Médicaliser la prison
La volonté politique est claire et beaucoup de détenus risquent encore de mourir en prison dans des conditions indignes. Combien seront-ils à faire des allers-retours entre la prison et l'hôpital en fourgon pénitentiaire inadapté pour des états de santé parfois gravissimes ? C'est le quotidien de cet homme qui souffre d'un sida déclaré. Presque aveugle et en fauteuil roulant, il partage sa cellule de 16m2 avec quatre autres détenus. Lors de ses séjours à l'hôpital, il n'est pas autorisé à garder le fauteuil roulant, propriété de l'administration pénitentiaire, et doit se déplacer avec des béquilles. Il tombe régulièrement. Actuellement, il est hospitalisé, son état est inquiétant (11). « La suspension de peine avait le mérite de pouvoir réinscrire les gens dans le droit commun et leur permettait d'avoir une fin de vie digne, moins isolée », rappelle Danyel Georges, délégué régional de SOS Habitat et Soins Ile-de-France. « L'esprit qui avait prévalu à l'adoption de la loi Kouchner est très loin, le droit de mourir dans la dignité semble être un principe relégué aux oubliettes », regrette Délou Bouvier. Un principe actuellement remplacé par une autre logique : médicaliser la prison. Des cellules médicalisées ou adaptées aux handicaps font dorénavant parties des plans de construction des nouvelles prisons. Cette logique est alimentée par l'absence de solution de prise en charge des malades à leur sortie. Les difficultés sont telles, que certains bénéficiaires de la suspension de peine restent derrière les barreaux faute de réponses adaptées. Un accord cadre avec la Croix rouge propose une cinquantaine de places aux sortants de prisons. SOS Habitat et Soins prévoit l'ouverture de quinze places pour les bénéficiaires de la suspension de peine. Le réseau APERI soutient les structures qui acceptent de recevoir d'anciens détenus. Des bonnes volontés, mais pas assez pour concurrencer le projet d'hôpital-prison de l'Administration pénitentiaire.
Marianne Langlet
(1) Deux enquêtes de 1997 et 2003 de la Direction de la Recherche des Etudes de l'Evaluation et des Statistiques du ministère de la Santé portaient
sur la santé des entrants en prison mais non sur celle des personnes déjà incarcérées.

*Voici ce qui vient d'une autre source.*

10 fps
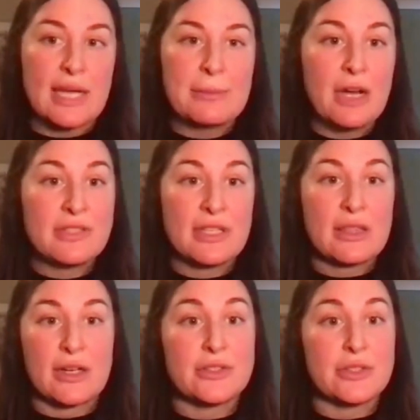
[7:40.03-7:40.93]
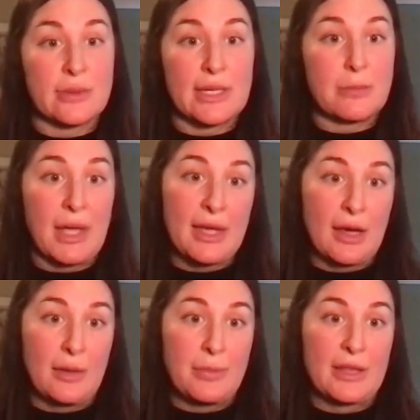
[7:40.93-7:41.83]
I'm often there doing
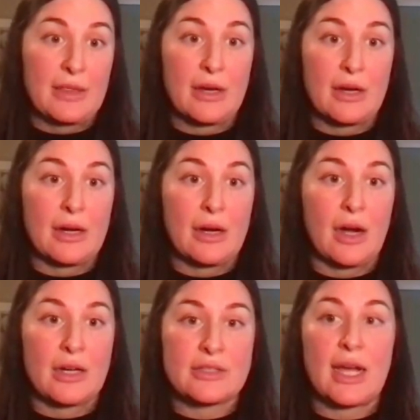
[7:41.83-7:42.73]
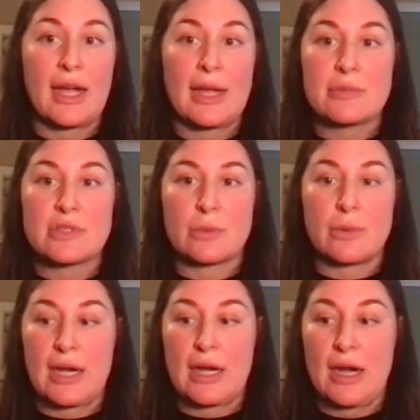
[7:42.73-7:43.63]
makeup, and there are times
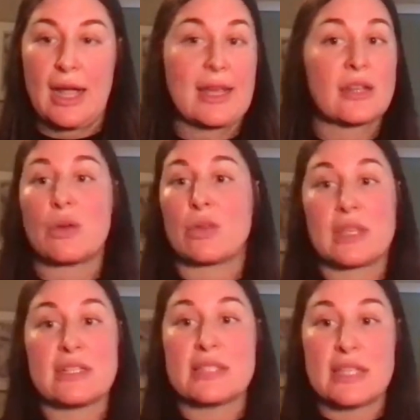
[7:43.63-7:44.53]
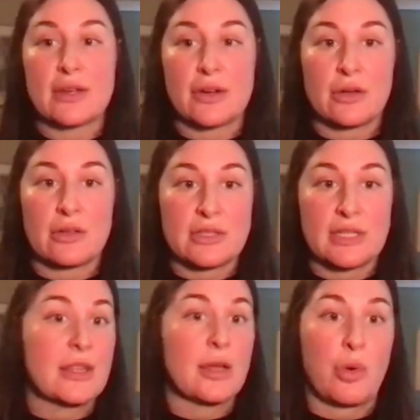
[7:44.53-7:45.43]
where I can only see the girls
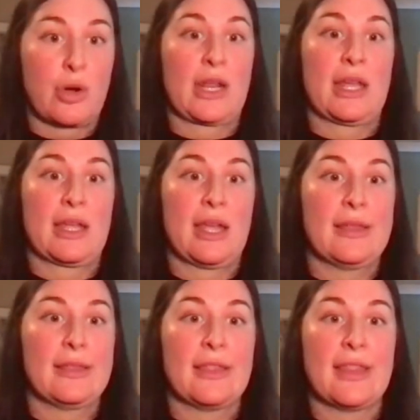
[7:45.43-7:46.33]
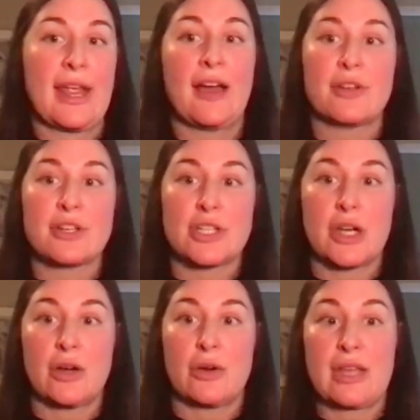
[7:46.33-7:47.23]
in the morning and then they have a
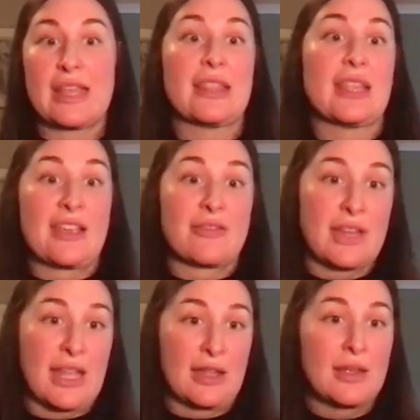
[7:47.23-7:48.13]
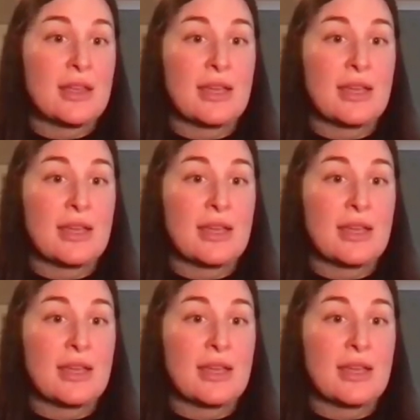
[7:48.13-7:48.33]
show in the evening.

(2) Les conditions de détention en France, Observatoire international des prisons,Ed. La Découverte, Paris, 2005.
(3) Rapport au Gouvernement de la République française relatif à la visite effectuée en France par le Comité européen pour la prévention de la torture et des peines ou traitements inhumains ou dégradants (CPT) du 11 au 17 juin 2003.
(4) Interview dans Libération du 22 septembre 2005.

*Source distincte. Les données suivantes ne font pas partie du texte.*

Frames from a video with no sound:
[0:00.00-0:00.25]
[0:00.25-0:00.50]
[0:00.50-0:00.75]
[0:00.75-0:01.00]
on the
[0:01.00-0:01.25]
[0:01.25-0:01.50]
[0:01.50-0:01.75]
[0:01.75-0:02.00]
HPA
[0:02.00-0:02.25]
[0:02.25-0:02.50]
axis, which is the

(5) Sur 461 demandes ; chiffres révélés par le Garde des sceaux lors des débats à l'assemblée sur la récidive en octobre dernier.
(6) Tribune du Nouvel Observateur qui publie un appel de 200 personnalités, intitulé « Prisons, pourquoi nous avons honte », dans les notes n°2 139 du 3 au 9 novembre 2005.
(7) www.actupparis.org/article2226.html
(8) Hors cas de suicide et de transfert in extremis à l'hôpital :http://www.cns.sante.fr/htm/avis/prison/21_10_05/fr_1_b.htm
(9) Le pôle suspension de peine regroupe des associations, des professionnels, des citoyens et des organismes concernés par la thématique de la suspension de peine pour raisons médicales, comme Act-up, le syndicat de la magistrature, la Croix rouge, la Ligue des droits de l'homme, le groupe SOS…
(10) Désormais parties prenantes d'une commission pluridisciplinaire des mesures de sûreté chargée d'évaluer la dangerosité du détenu.
(11) Ce détenu ne peut avoir accès à la suspension de peine car il est en détention provisoire depuis février 2002, en attente d'être jugé. Une situation qui concerne un nombre important de personnes malades en prison car seuls les condamnés définitifs peuvent bénéficier de la suspension de peine pour raisons médicales.